▸ Work required: Find "(0.00 s to 0.10 s)" below and begin at its line; stop after the line with "Lip reading: and you have". Output those lines exactly, without pictures.

[Dataset items]
# # # # #

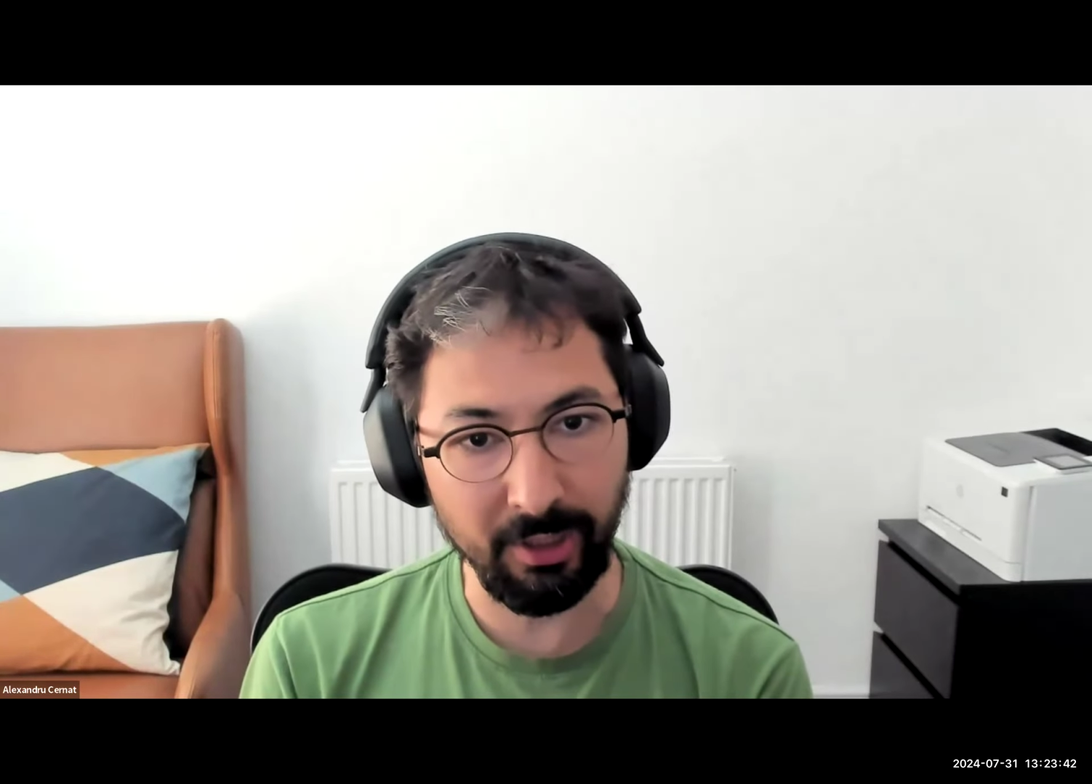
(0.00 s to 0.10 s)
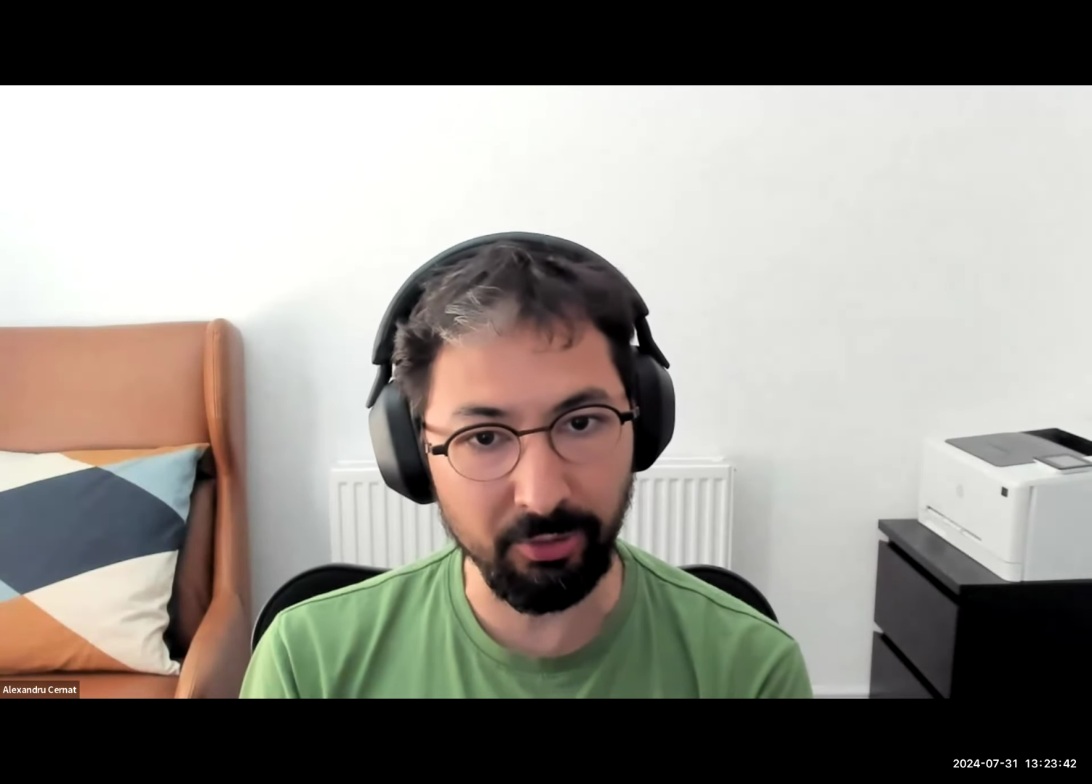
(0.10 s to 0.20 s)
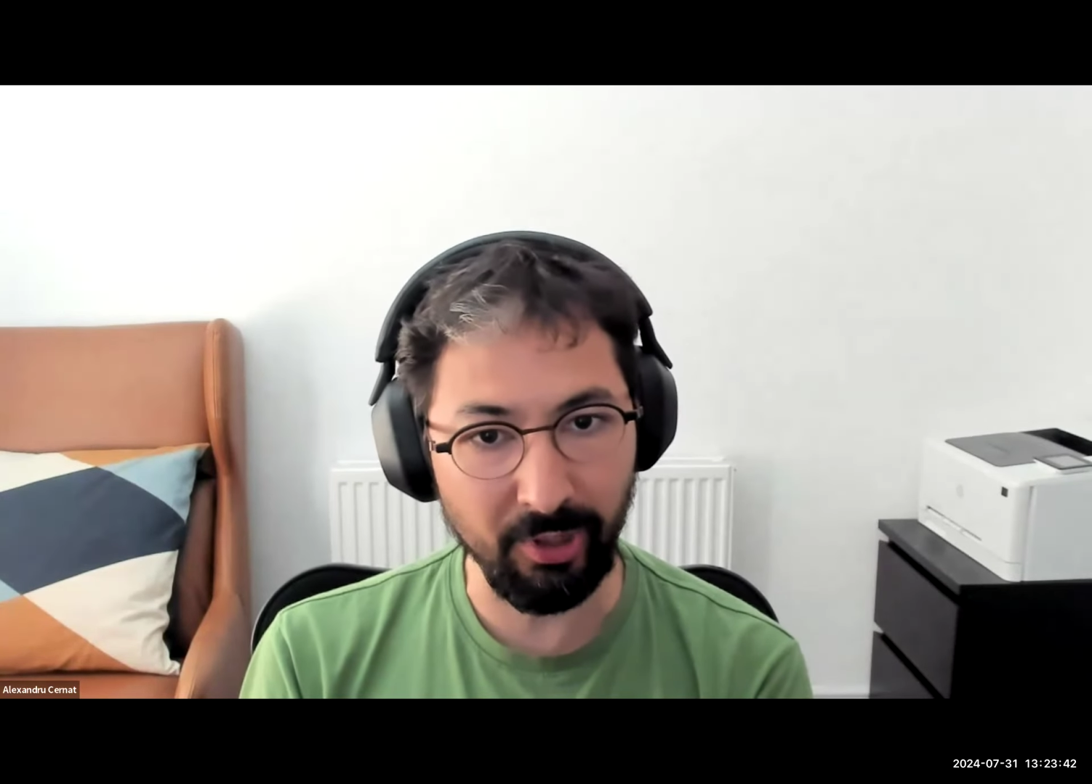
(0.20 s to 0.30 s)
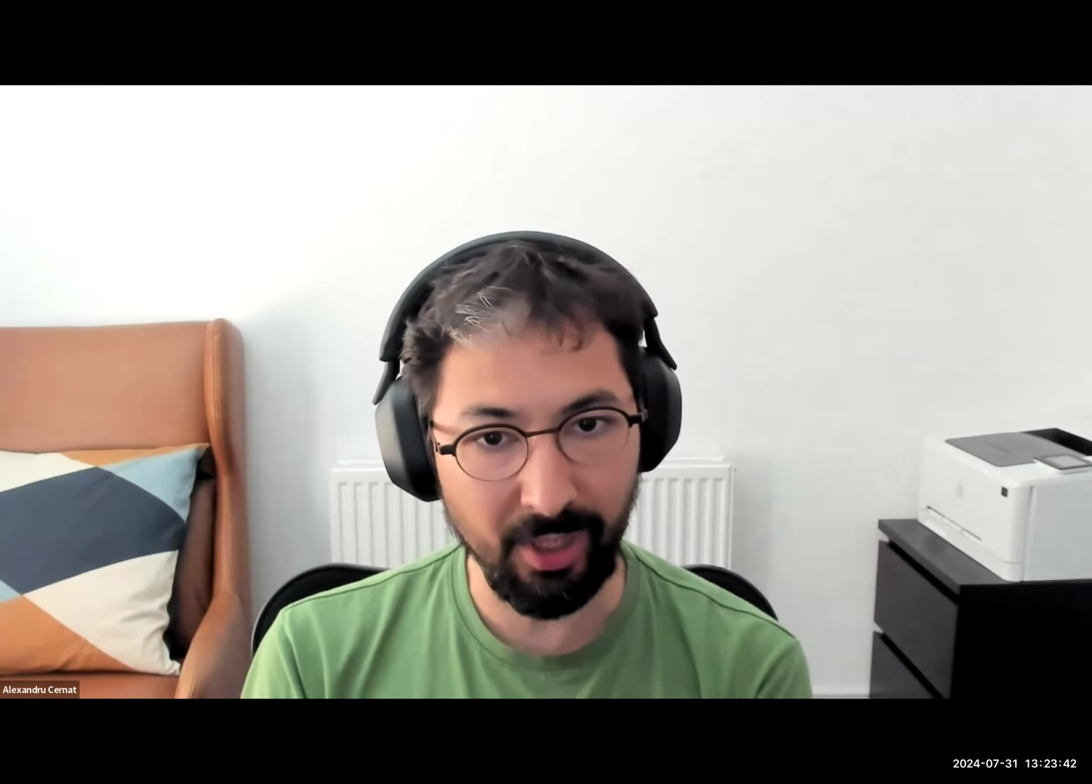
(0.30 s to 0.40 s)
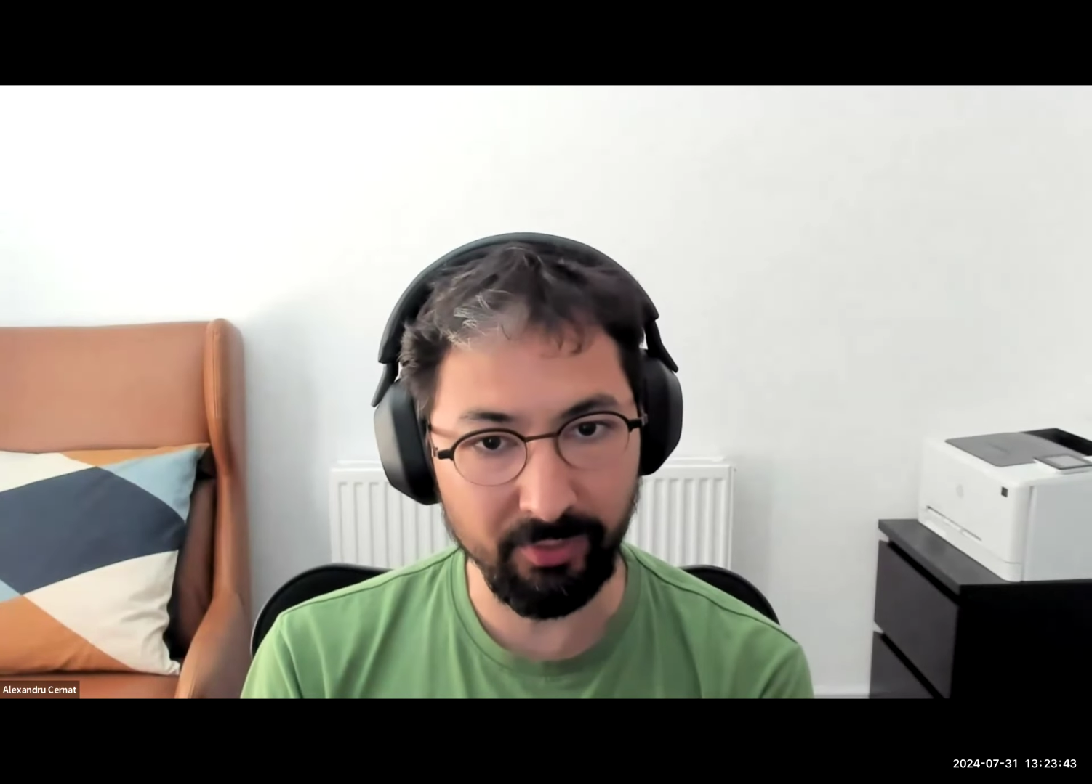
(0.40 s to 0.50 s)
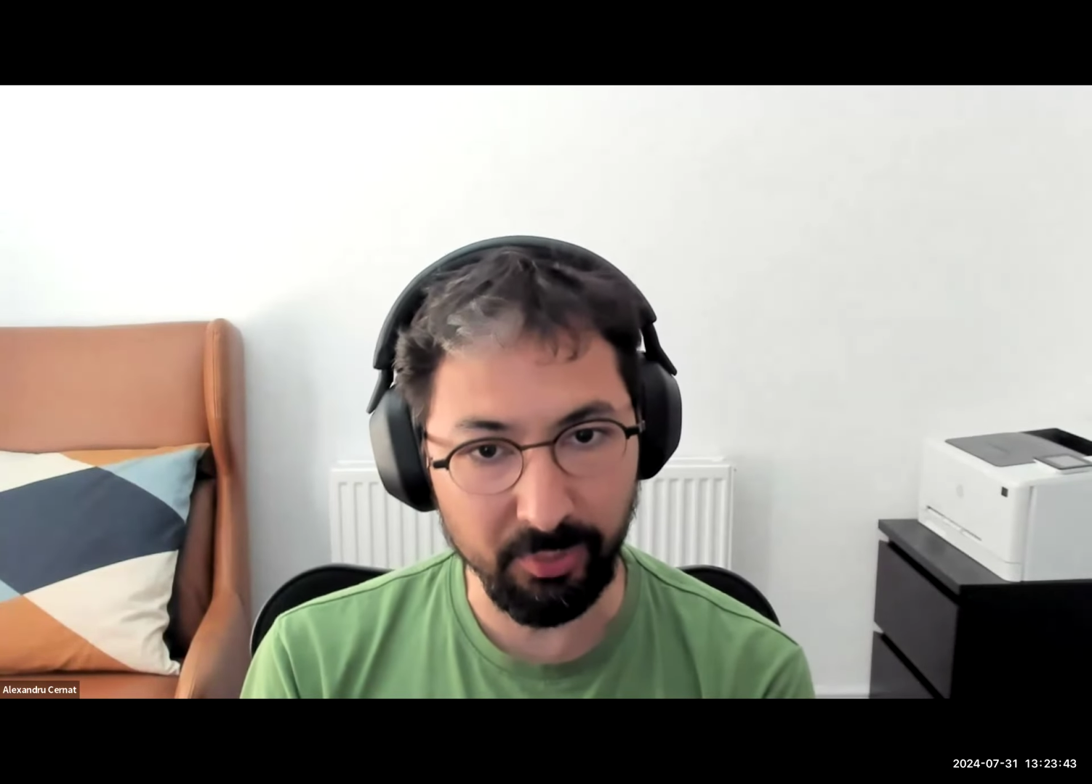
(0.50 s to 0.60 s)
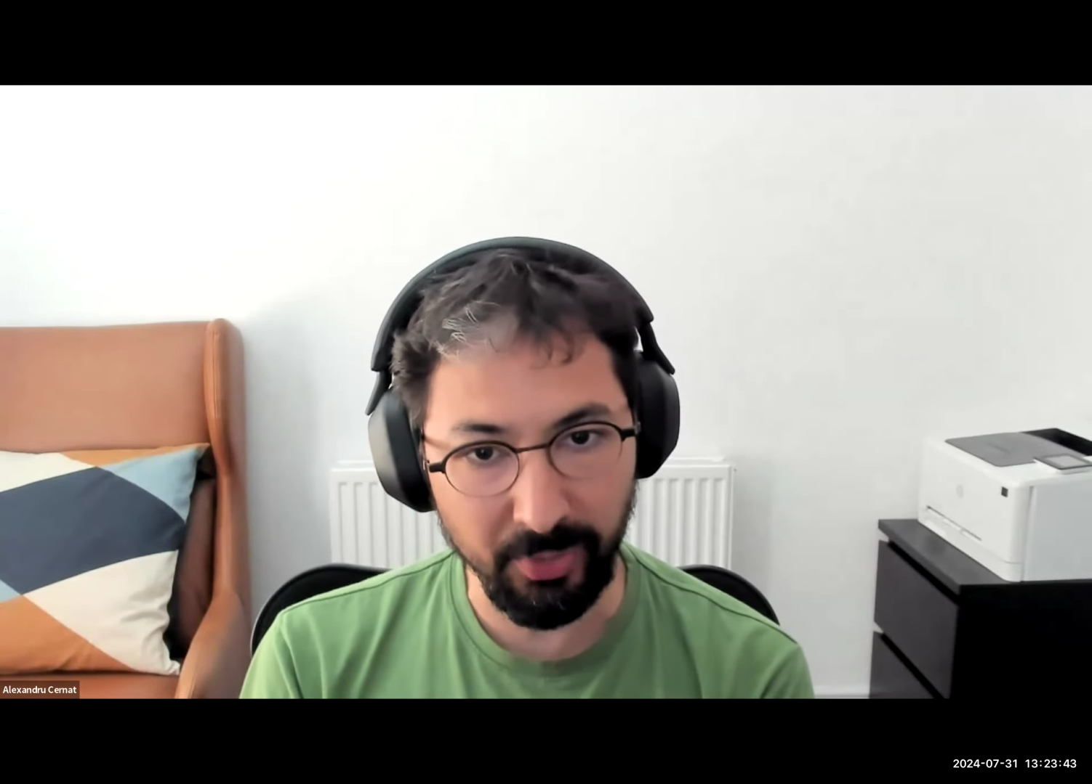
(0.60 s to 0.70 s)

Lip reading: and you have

# # # # #

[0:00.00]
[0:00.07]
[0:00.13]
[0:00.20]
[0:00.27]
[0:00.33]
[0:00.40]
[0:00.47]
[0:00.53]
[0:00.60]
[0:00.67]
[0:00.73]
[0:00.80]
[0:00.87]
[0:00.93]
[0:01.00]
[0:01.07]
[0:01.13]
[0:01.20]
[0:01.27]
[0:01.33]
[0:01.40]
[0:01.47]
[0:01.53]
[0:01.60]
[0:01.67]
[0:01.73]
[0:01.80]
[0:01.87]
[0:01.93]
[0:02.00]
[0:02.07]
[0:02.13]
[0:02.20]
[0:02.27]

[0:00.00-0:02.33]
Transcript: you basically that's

# # # # #

▸ Answer section:
(0.00 s to 0.10 s)
(0.10 s to 0.20 s)
(0.20 s to 0.30 s)
(0.30 s to 0.40 s)
(0.40 s to 0.50 s)
(0.50 s to 0.60 s)
(0.60 s to 0.70 s)

Lip reading: and you have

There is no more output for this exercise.